名伯楽ネルシーニョは白黒はっきりさせる。
柏は1年でJ1に戻れるか (2ページ目)
その後、2009年途中に柏の監督に就任すると、その年こそ低迷するチームを立て直せずにJ2に降格したが、翌2010年にはJ2を圧倒的な強さで制覇。2011年に復帰したJ1では「昇格即優勝」という快挙を成し遂げている。
さらに2012年には天皇杯、2013年にはリーグカップのタイトルをもたらした。白髪の名伯楽――ネルシーニョ監督は、まさに柏のクラブの歴史を築き上げた人物であるといっても過言ではない。

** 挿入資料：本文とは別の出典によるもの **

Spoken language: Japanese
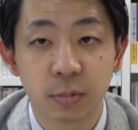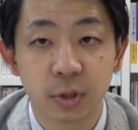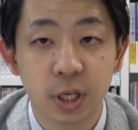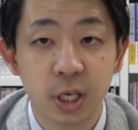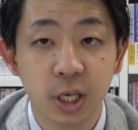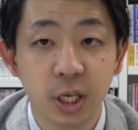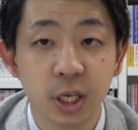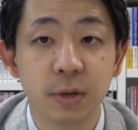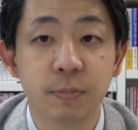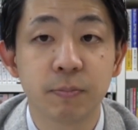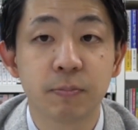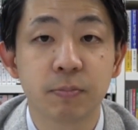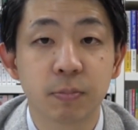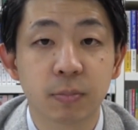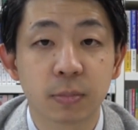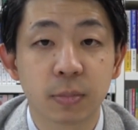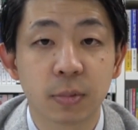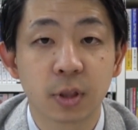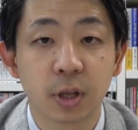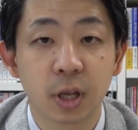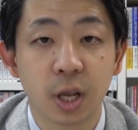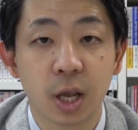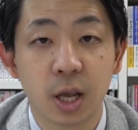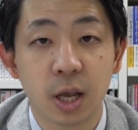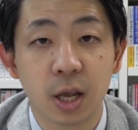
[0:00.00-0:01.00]
に、
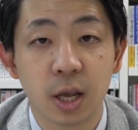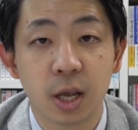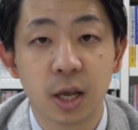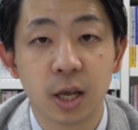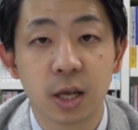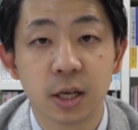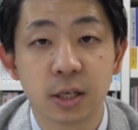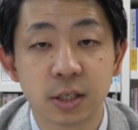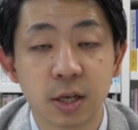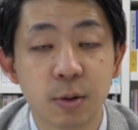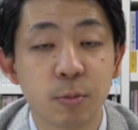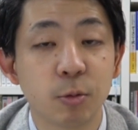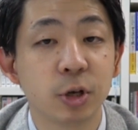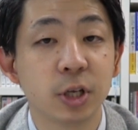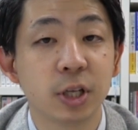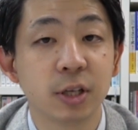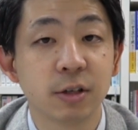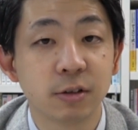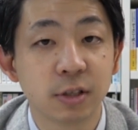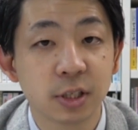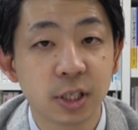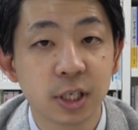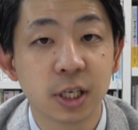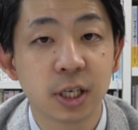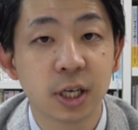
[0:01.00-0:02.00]
えー、してもいいで
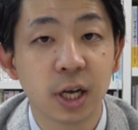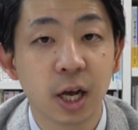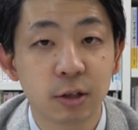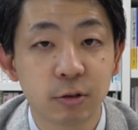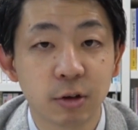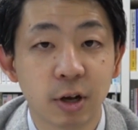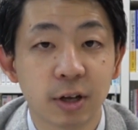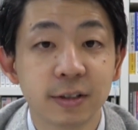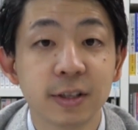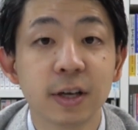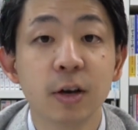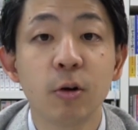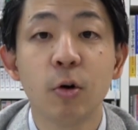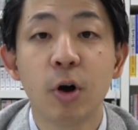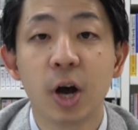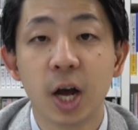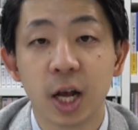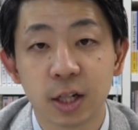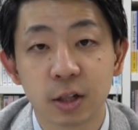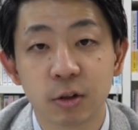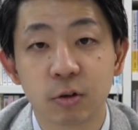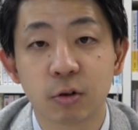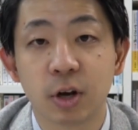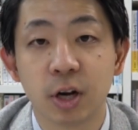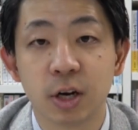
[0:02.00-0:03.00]
すしあと朝ご
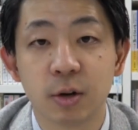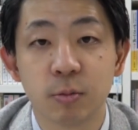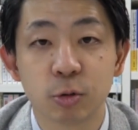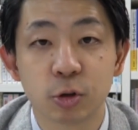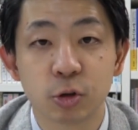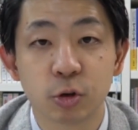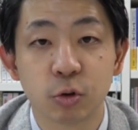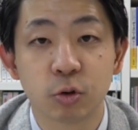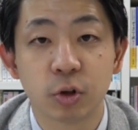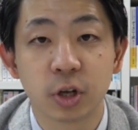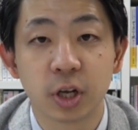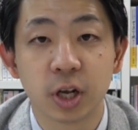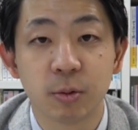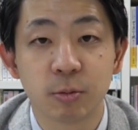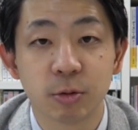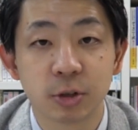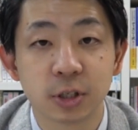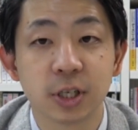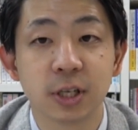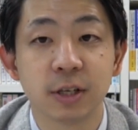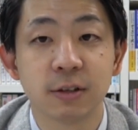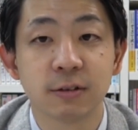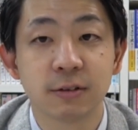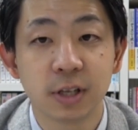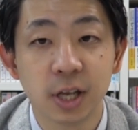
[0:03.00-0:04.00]
はんとかにもちょうどいいかも
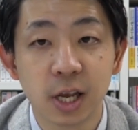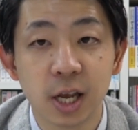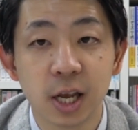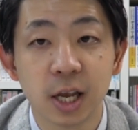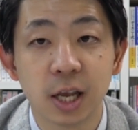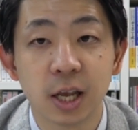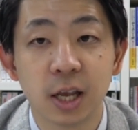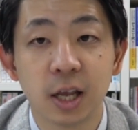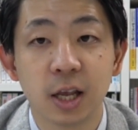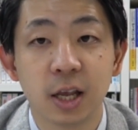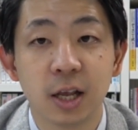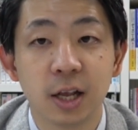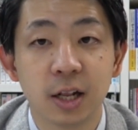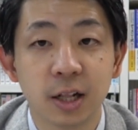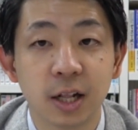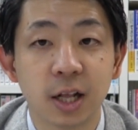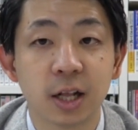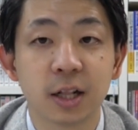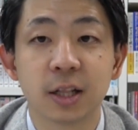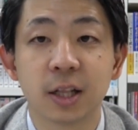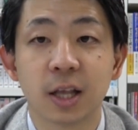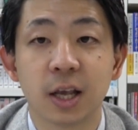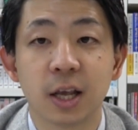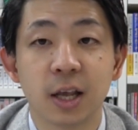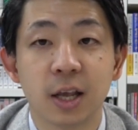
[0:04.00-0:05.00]
しれないですねな
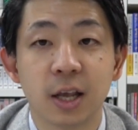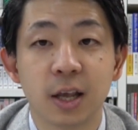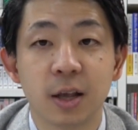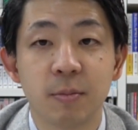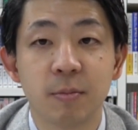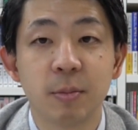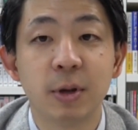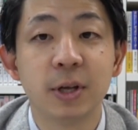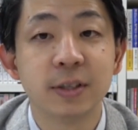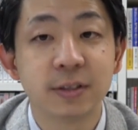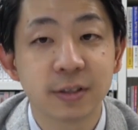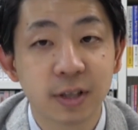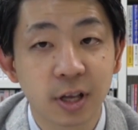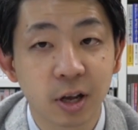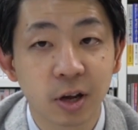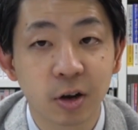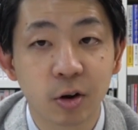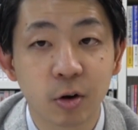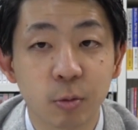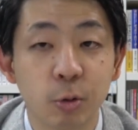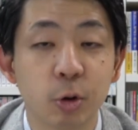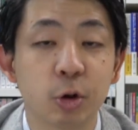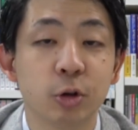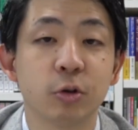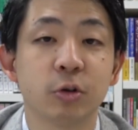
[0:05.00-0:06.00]
んで麺線
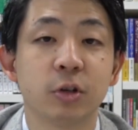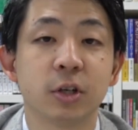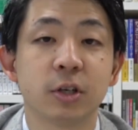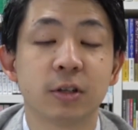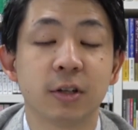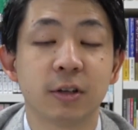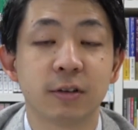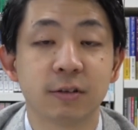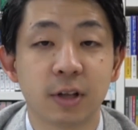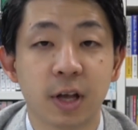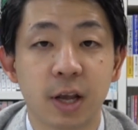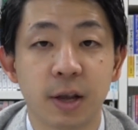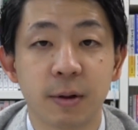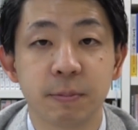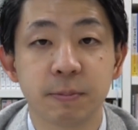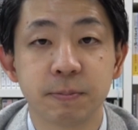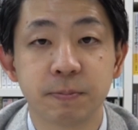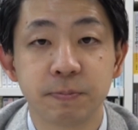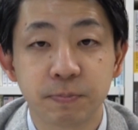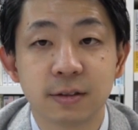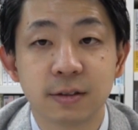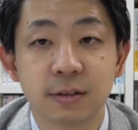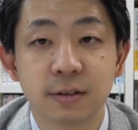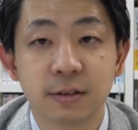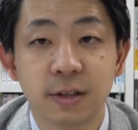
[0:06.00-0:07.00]
覚えておいてくだ
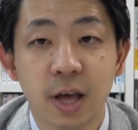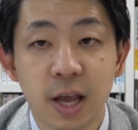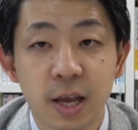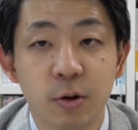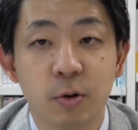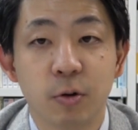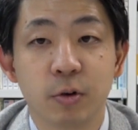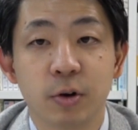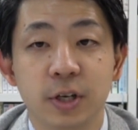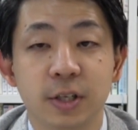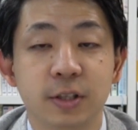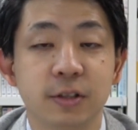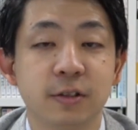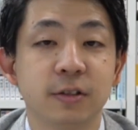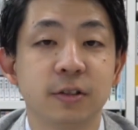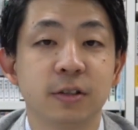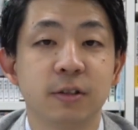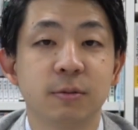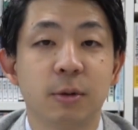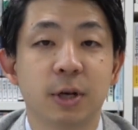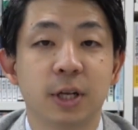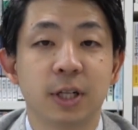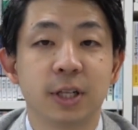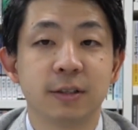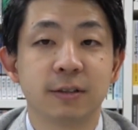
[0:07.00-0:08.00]
さい最後5つ
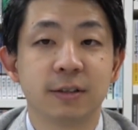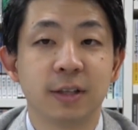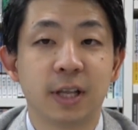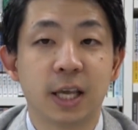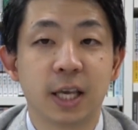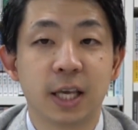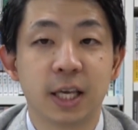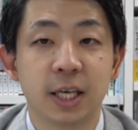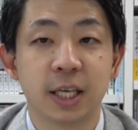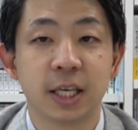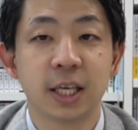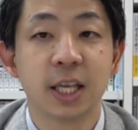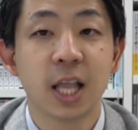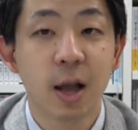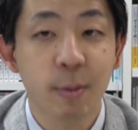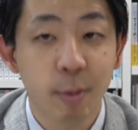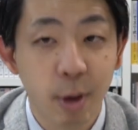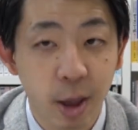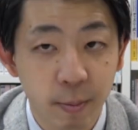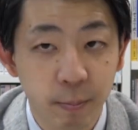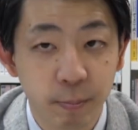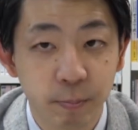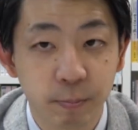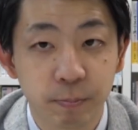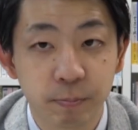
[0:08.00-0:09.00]
目はですね火
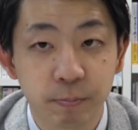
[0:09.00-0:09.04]
鍋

そんな名将の復帰を、選手たちはどのように受け止めているのか。
「持っている雰囲気は当時のままですね。あれから何年も経っているし、監督も去年、ブラジルで監督を辞めてからいろんなサッカーを見たと言っていたので、当時とまったく同じというわけではないですけど、練習の緊張感だったり、常に実戦を想定してのトレーニングだったりというのは、ここ数年チームになかったこと」
今では数少ない優勝メンバーとなった大谷は、久しぶりに味わうピリピリとした雰囲気に刺激を受けているようだった。
昨年末より柏のGMを務める布部陽功氏も、チームの変化を感じているひとりだ。
「グレーな部分がなくなってきたかなと思います。いいものはいい。よくないものはよくない。白黒はっきりしているのがネルシーニョ監督のいいところ。メンバー構成も、調子のいい選手を使う、コンディションのいい選手を使う。その優先順位がはっきりしているので、選手もわかりやすいし、競争原理が生まれやすいのかなと思います」
布部GMは、現役時代にV川崎でネルシーニョ監督に師事し、引退後には柏でコーチとして支えた。そして今回は、GMと監督の関係性となった。さまざまな立場からネルシーニョ監督に接してきた布部GMは、指揮官の最大の特長を「決断力」とはっきりと言い切る。
「そこに尽きると思いますね。チームの事情や選手の事情、いろんな状況があるなかで、チームが勝つために何をすべきか、その優先順位を躊躇なく決断できるんです。